§ **PROBLEM DESCRIPTION**: Exactly as written, return every line of the data below apart from the pictures.

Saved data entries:
=== Section Start ===

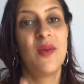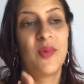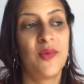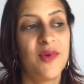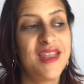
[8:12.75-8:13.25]

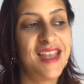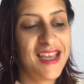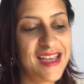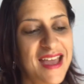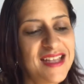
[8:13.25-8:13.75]
But when they
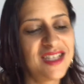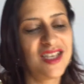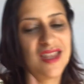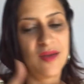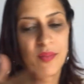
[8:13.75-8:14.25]
get
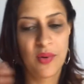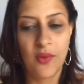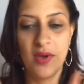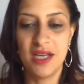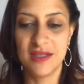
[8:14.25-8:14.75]
to the
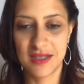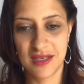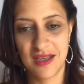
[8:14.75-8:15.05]
point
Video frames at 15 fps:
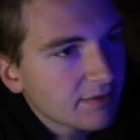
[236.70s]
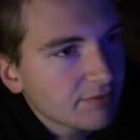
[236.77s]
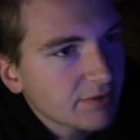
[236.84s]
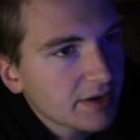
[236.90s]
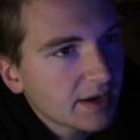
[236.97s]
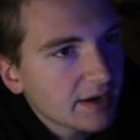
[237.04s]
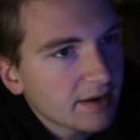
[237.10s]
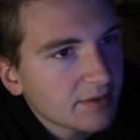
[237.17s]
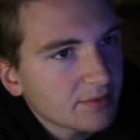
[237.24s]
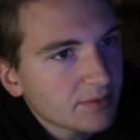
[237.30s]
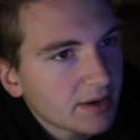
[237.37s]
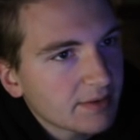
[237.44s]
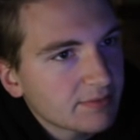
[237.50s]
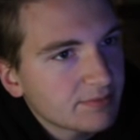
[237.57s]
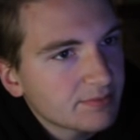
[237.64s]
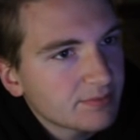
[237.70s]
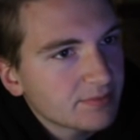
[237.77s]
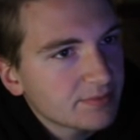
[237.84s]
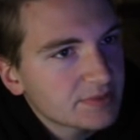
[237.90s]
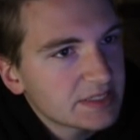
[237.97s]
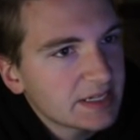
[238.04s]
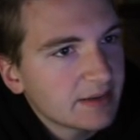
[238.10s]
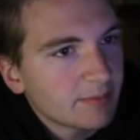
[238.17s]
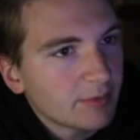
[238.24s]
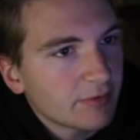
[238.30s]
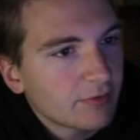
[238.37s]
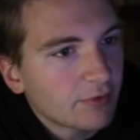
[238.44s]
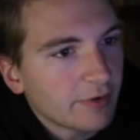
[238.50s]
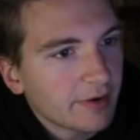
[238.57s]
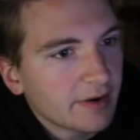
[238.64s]
forgot, I've seen him
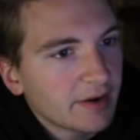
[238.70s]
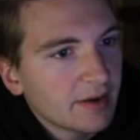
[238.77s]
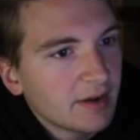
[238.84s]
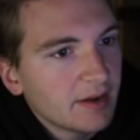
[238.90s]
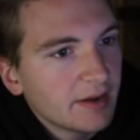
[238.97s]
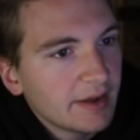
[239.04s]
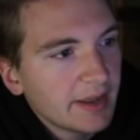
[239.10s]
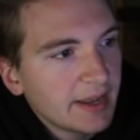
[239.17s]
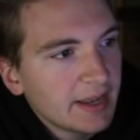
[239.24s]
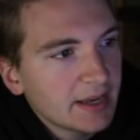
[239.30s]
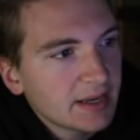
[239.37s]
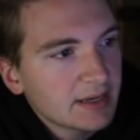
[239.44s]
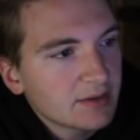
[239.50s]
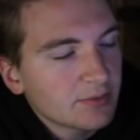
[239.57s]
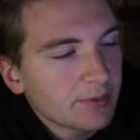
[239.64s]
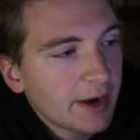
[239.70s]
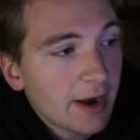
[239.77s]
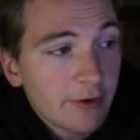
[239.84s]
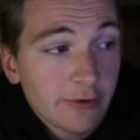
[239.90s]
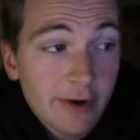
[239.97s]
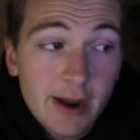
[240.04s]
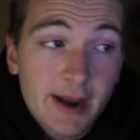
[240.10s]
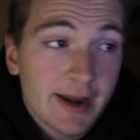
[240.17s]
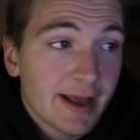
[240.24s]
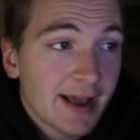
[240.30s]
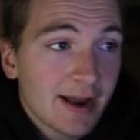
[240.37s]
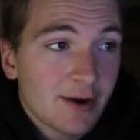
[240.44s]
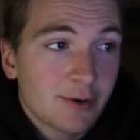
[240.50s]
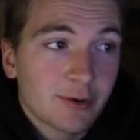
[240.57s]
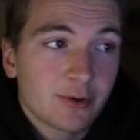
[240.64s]
before. And we got Ryan
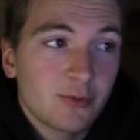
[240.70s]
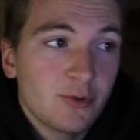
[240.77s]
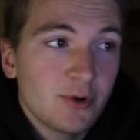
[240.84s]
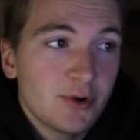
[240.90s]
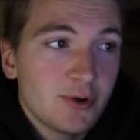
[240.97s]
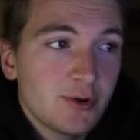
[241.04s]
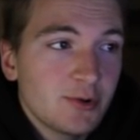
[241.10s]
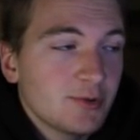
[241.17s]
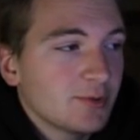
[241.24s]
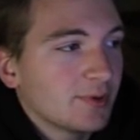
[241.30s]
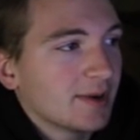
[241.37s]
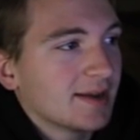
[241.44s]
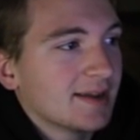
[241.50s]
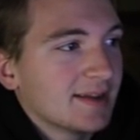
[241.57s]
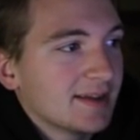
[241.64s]
Howard, woo!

=== Section End ===

§ **FINISHED EXERCISE**:
[8:12.75-8:13.25]

[8:13.25-8:13.75]
But when they
[8:13.75-8:14.25]
get
[8:14.25-8:14.75]
to the
[8:14.75-8:15.05]
point
Video frames at 15 fps:
[236.70s]
[236.77s]
[236.84s]
[236.90s]
[236.97s]
[237.04s]
[237.10s]
[237.17s]
[237.24s]
[237.30s]
[237.37s]
[237.44s]
[237.50s]
[237.57s]
[237.64s]
[237.70s]
[237.77s]
[237.84s]
[237.90s]
[237.97s]
[238.04s]
[238.10s]
[238.17s]
[238.24s]
[238.30s]
[238.37s]
[238.44s]
[238.50s]
[238.57s]
[238.64s]
forgot, I've seen him
[238.70s]
[238.77s]
[238.84s]
[238.90s]
[238.97s]
[239.04s]
[239.10s]
[239.17s]
[239.24s]
[239.30s]
[239.37s]
[239.44s]
[239.50s]
[239.57s]
[239.64s]
[239.70s]
[239.77s]
[239.84s]
[239.90s]
[239.97s]
[240.04s]
[240.10s]
[240.17s]
[240.24s]
[240.30s]
[240.37s]
[240.44s]
[240.50s]
[240.57s]
[240.64s]
before. And we got Ryan
[240.70s]
[240.77s]
[240.84s]
[240.90s]
[240.97s]
[241.04s]
[241.10s]
[241.17s]
[241.24s]
[241.30s]
[241.37s]
[241.44s]
[241.50s]
[241.57s]
[241.64s]
Howard, woo!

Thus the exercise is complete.